Tuesday, November 17, 2015

What I Can Do

jean jullien on Twitter.com
The world is going to hell in a hand basket, and I'm feeling quite powerless.

Kids are being blown up at concert halls and small restaurants and I can change my profile picture on Facebook and repost meaningful cartoons but I cannot make a real and important difference.

TBG is finally able to recognize that watching the news in a relentless loop helps no one, least of all, himself.  We both share a certain sense of guilt, a need to watch and show our solidarity and not ignore it and go on with our lives but after PTSD visited last week, in all her damaging glory, we've concluded that the 24-hour news cycle will just have to go on without us.


And so, with Mary, my Yogi, leading the way, forty or so humans of all ages took a Meditative Hike this morning.

The "real" hike, the one with elevation and some rock scrambling, was cancelled.  It doesn't rain that often in the desert Southwest, but when it does, surfaces become slick and hikes are deferred to drier times.

I joined that hike three years ago, and walked to the first check point with Miss Cindy.  With two poles and a friend-who's-also-a-doctor insuring my safety, it was still both terrifying and exhausting.  I never felt that I was in control.

The scenery was beautiful, but I was hardly able to enjoy it.





This time, 
these boots were made for walking.




I strode up these steps with attitude.

I did not use the handrail.

I put each foot down, carefully, slowly, heel - ball- toe, meditatively moving my self onward and upward.  Holding my hands in anjali mudra was too difficult, so I satisfied myself by joining my pointers and thumbs on each hand, splaying the other fingers out to catch the light.....

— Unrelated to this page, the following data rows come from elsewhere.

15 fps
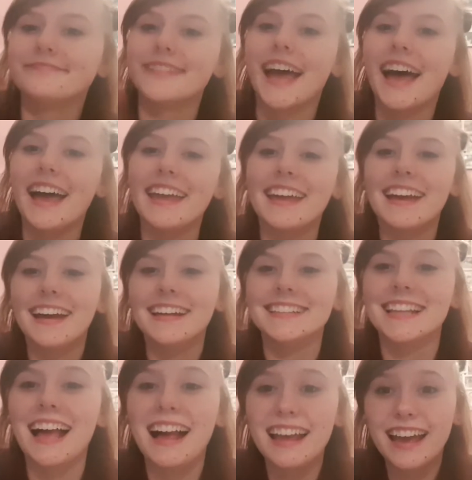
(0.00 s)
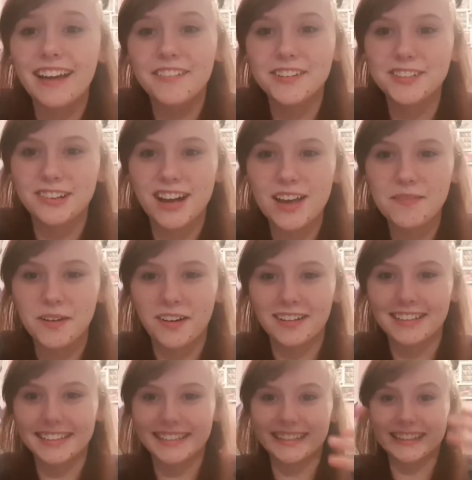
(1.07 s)
Hi guys, I have a
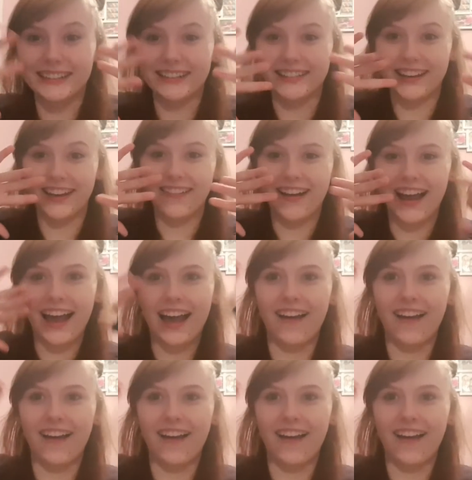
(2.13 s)
tripod, so no,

the light reflecting from all the others making the same journey.



The stones were broad and well secured.

The rain had left puddles in the crevices.

Some tiers took two steps; some were manageable with one long stride.

I was conscious of my entire self moving along, 
rather than concentrating on the individual pieces. 

Those pieces were moving in synchrony without my help.


The waterfall was our reward.
It is a naturally occurring precipice which the resort enhanced to increase the water flow.
By directing the water toward holding tanks, creating a series of burbling ponds along the way,
they can water the golf courses in a xeriscape friendly way.

Loews Ventana Canyon Resort has received all sorts of ecological kudos over the year.
They take their stewardship of the land very seriously.
There are interpretive signs nestled in quiet places.
I stood and read and looked around and imagined the immense forces of the Basin and Range times.
Living on a collapsed volcano top brings tectonic forces home in an up close and personal way.

There was a babbling brook along the path
as we paused to watch the sunlight glisten on the leaves.
 The leaves turn on their sides when it's very hot, saving moisture and preserving themselves for better times ahead.

Bag It!, a not-for profit seeking to ease the fear of a new cancer diagnosis by providing information and folders and charts to help patients and families keep track of medications and appointments and doctors and verbiage.... with a canvas bag in which to carry it all, is all about living the life.

Sometimes that means turning things on their side for a while, until the world manages to right itself once more.  Until that happens, there are always hugs.... from friends and from the trees around us.
It wasn't much.
But it was something.
Our little corner of the world held peace and promise this morning.

2 comments:

  1. Wish I could take a hike like that and get away from it all. I know many of us feel powerless, but we can stand-up to the discrimination of Muslims. I'm sickened by some of the governors in this country saying they are not going to take in refugees. This country is a melting-pot of refugees. Many of us are not natives (my step-dad is through his mother), but even he would be appalled at the blatant discrimination going on. I'm so angry by these people saying that all Syrians are to blame. These people need us now more than ever.

    You may feel powerless, but you have a voice. We can all stand-up for what's right and not let hateful people determine the voice of a whole nation.